Mayor of St. Martinville, Louisiana
- In office October 1867 – February 1868
- Preceded by: Pierre Gary
- Succeeded by: A.L. Tertron

Personal details
- Born: 1821 or 1823
- Spouse(s): Mary L. Barrier Clotide Baker
- Children: 12

= Monroe Baker =

American politician

Monroe Baker (born 1821 or 1823) was an American politician who served as mayor of St. Martinville, Louisiana. He was one of the earliest, if not the first, African-American mayor in the United States.

==Biography==
Baker was born in either 1821 (per the 1870 US census) or 1823 (per the 1850 US census) in St. Mary Parish, Louisiana, and moved to St. Martinville, Louisiana. He is listed as a free black of mixed race descent, and farmer was listed as his occupation.

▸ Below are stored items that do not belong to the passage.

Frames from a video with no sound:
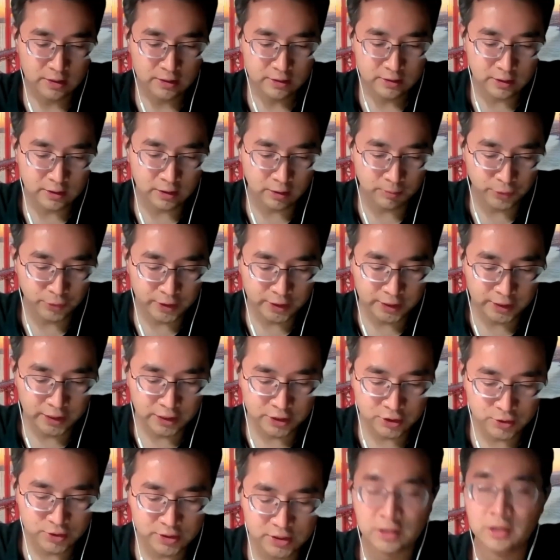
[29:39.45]
They are pretty
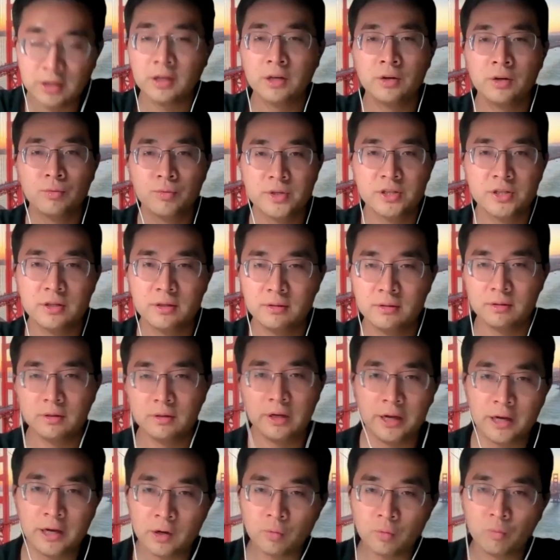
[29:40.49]
interested in reading
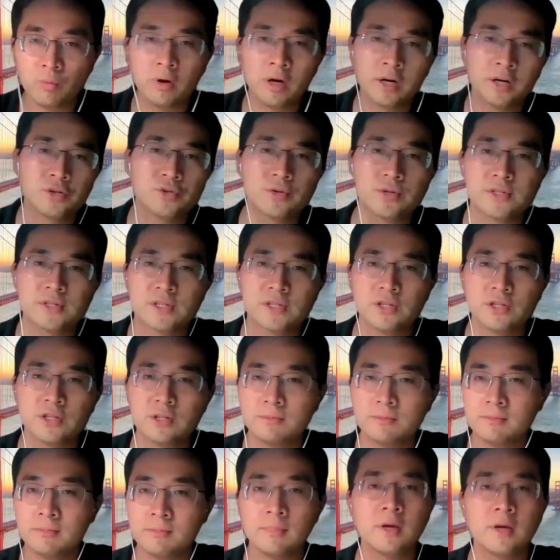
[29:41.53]
air water
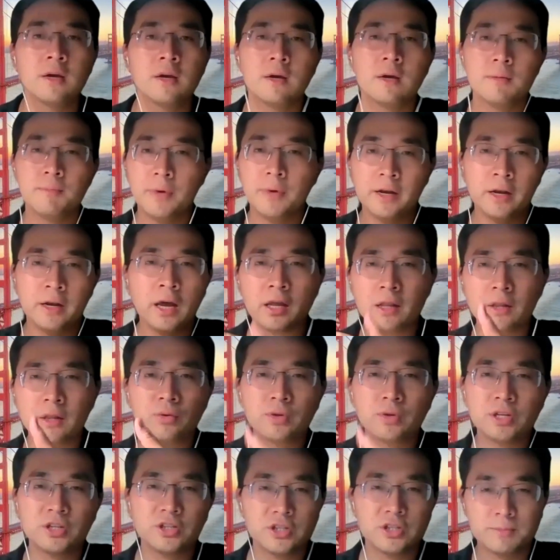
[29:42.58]
transition, but not
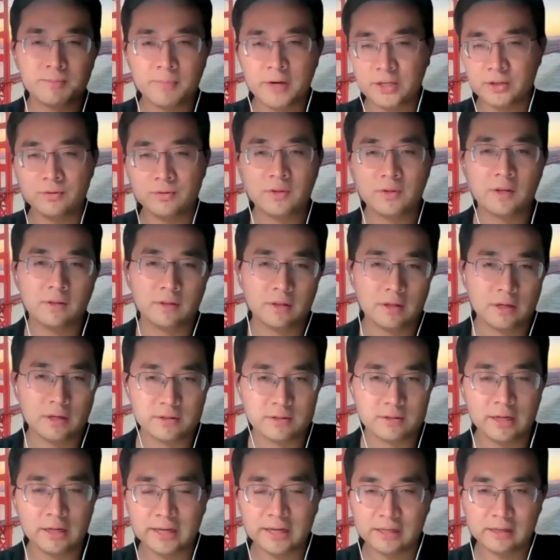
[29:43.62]
only just by using
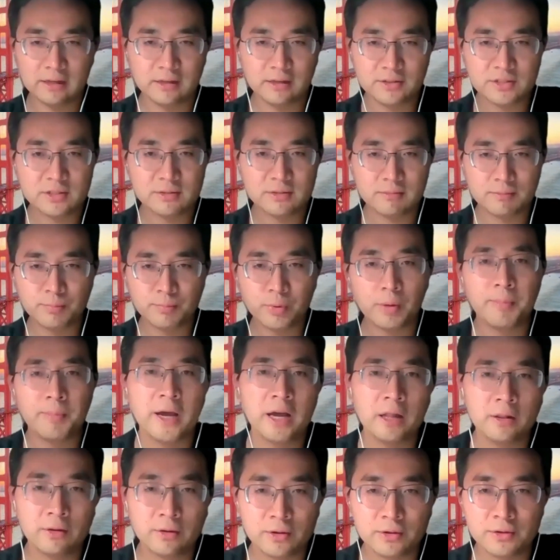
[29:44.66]
like
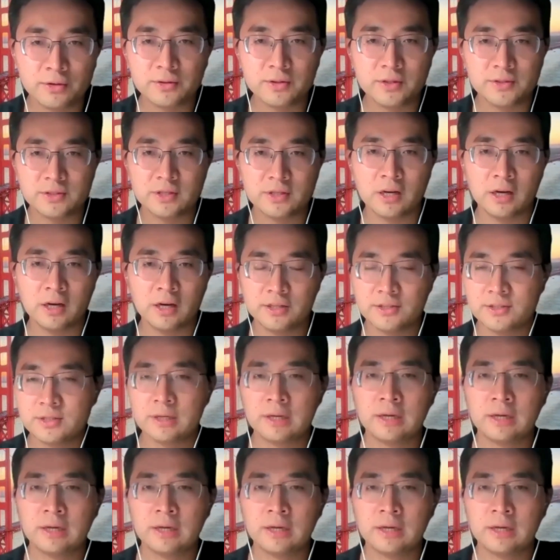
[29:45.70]
propeller designs.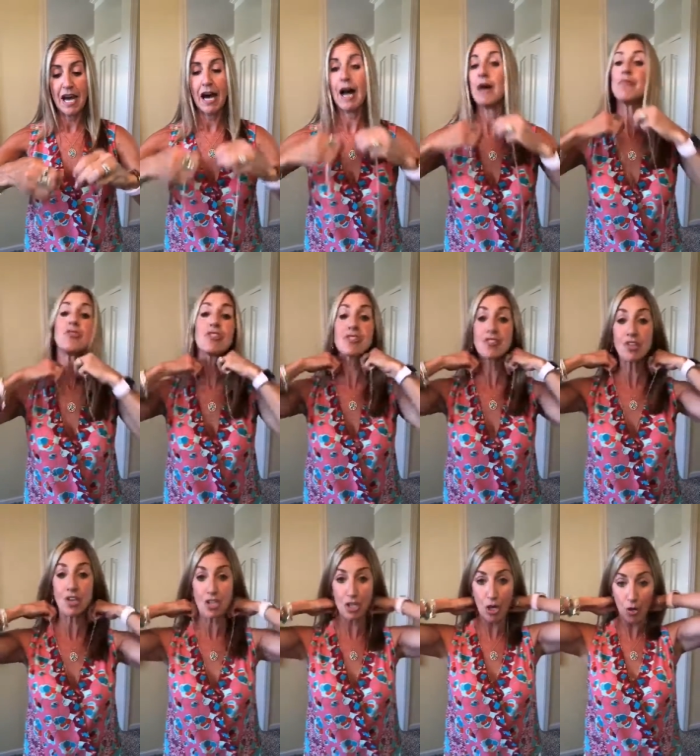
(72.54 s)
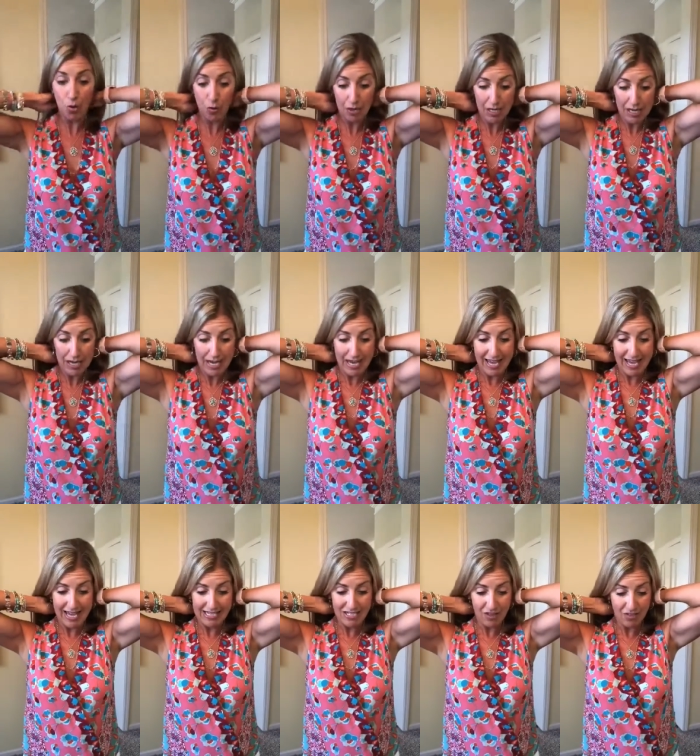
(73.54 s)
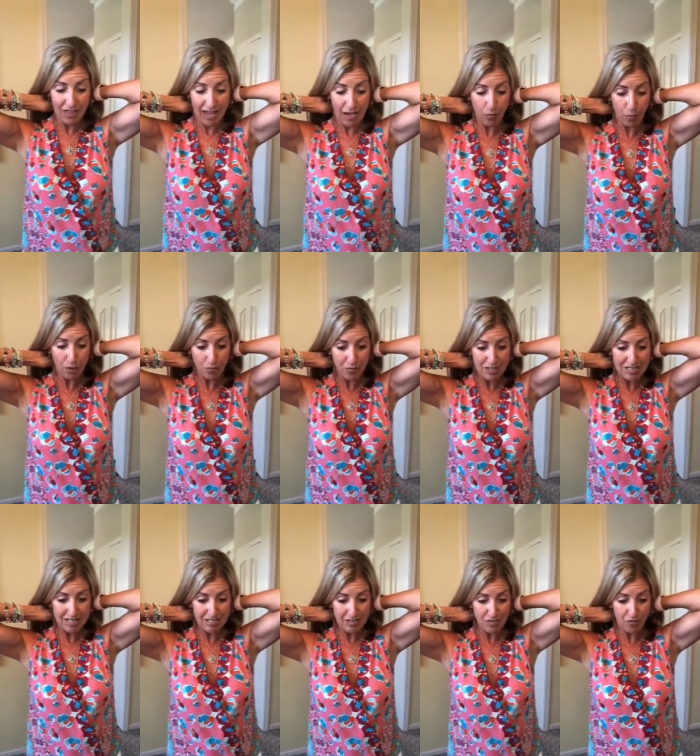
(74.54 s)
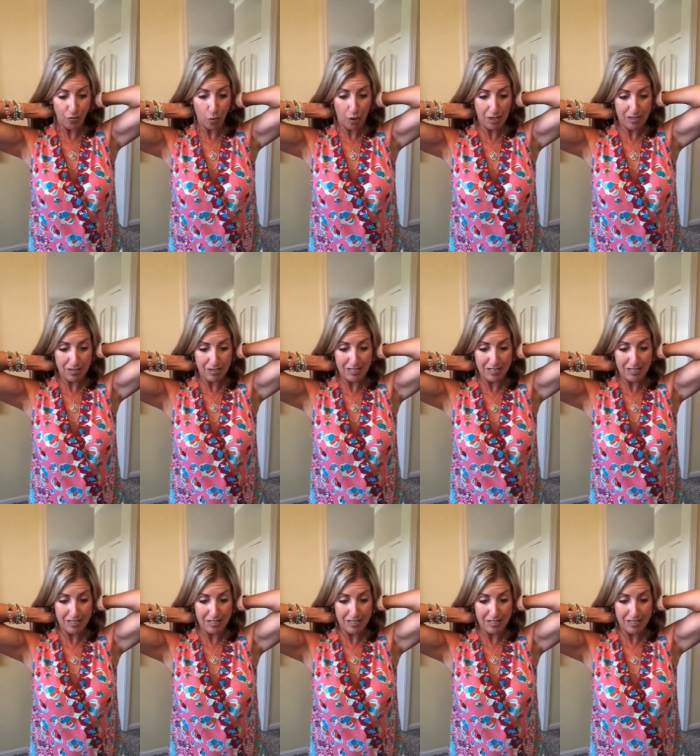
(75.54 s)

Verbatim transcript: um, just so you know. And that one retails for,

In October 1867, Governor Benjamin Flanders appointed him mayor of St. Martinville after the death of Mayor Pierre Gary. In response, an editorial printed in an Alexandria newspaper called Baker a slur and said it was unnatural for a black person to be mayor over white residents. Baker served until February 1868 when A.L. Tertron succeeded him as mayor.

In 1875, Baker ran in the election for the four seats for trustees of St. Martinsville; he came in fifth place.

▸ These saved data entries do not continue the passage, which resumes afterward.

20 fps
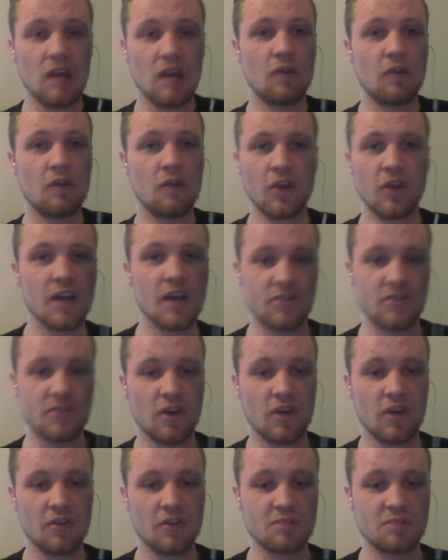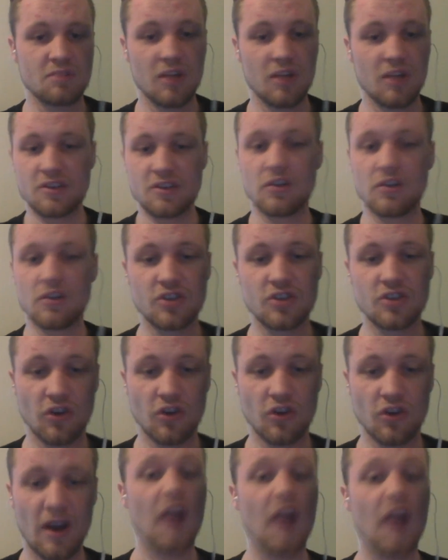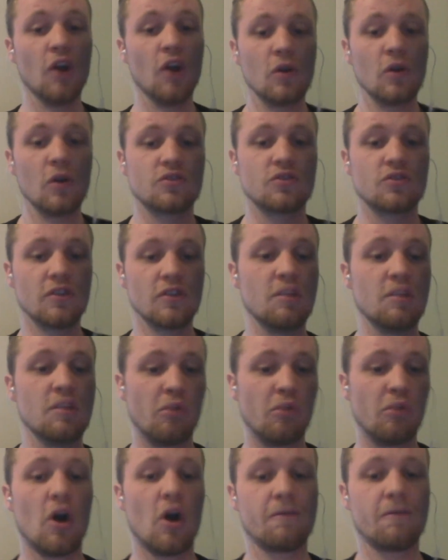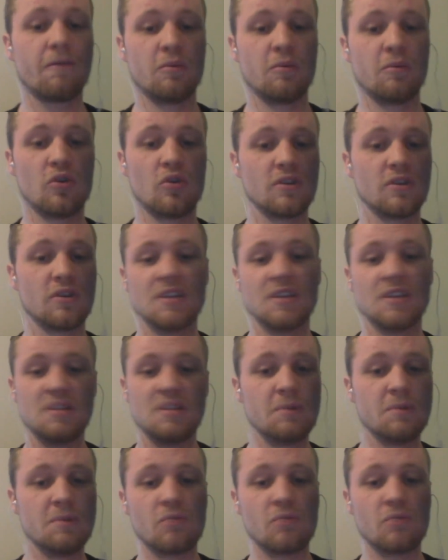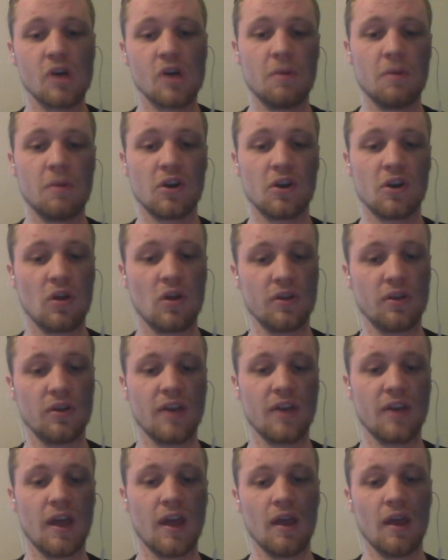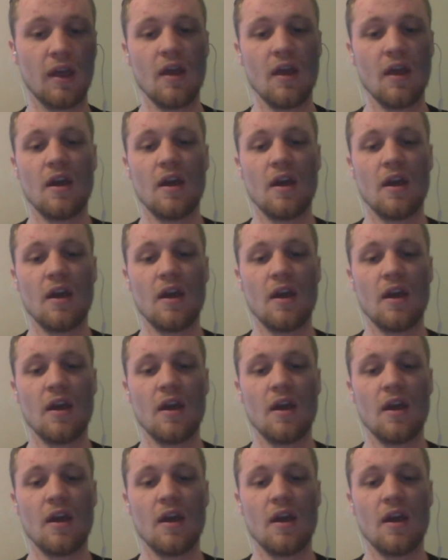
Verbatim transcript: I love what you guys have done with this place. It looks great. I know it's really profitable because I see people coming here all the day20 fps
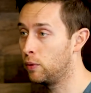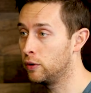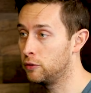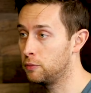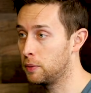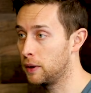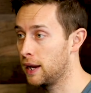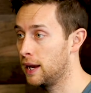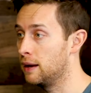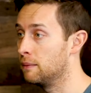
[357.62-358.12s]

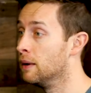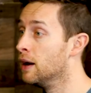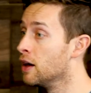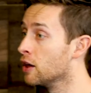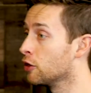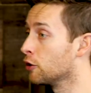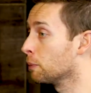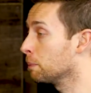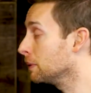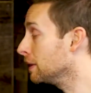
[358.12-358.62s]
points per game.
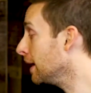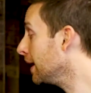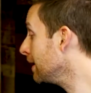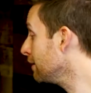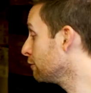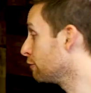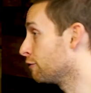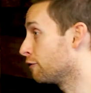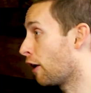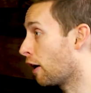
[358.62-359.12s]
They're
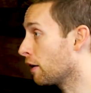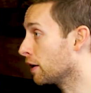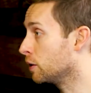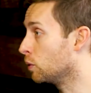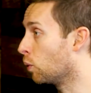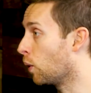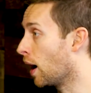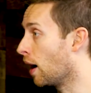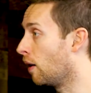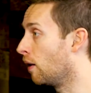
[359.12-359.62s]
playing
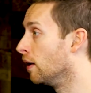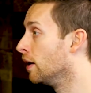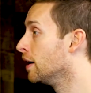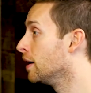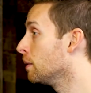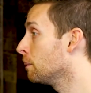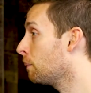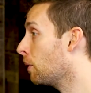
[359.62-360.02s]
very well.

In the 1870 census, Baker was listed as a "livery stable keeper", and by 1891, he was listed as "an enterprising citizen and successful planter".

In 1845, he married Mary L. Barrier, and they had 12 children. Sources indicate that he had a second wife named Clotide with whom he had five children, and it is surmised that he had twelve children between his two wives.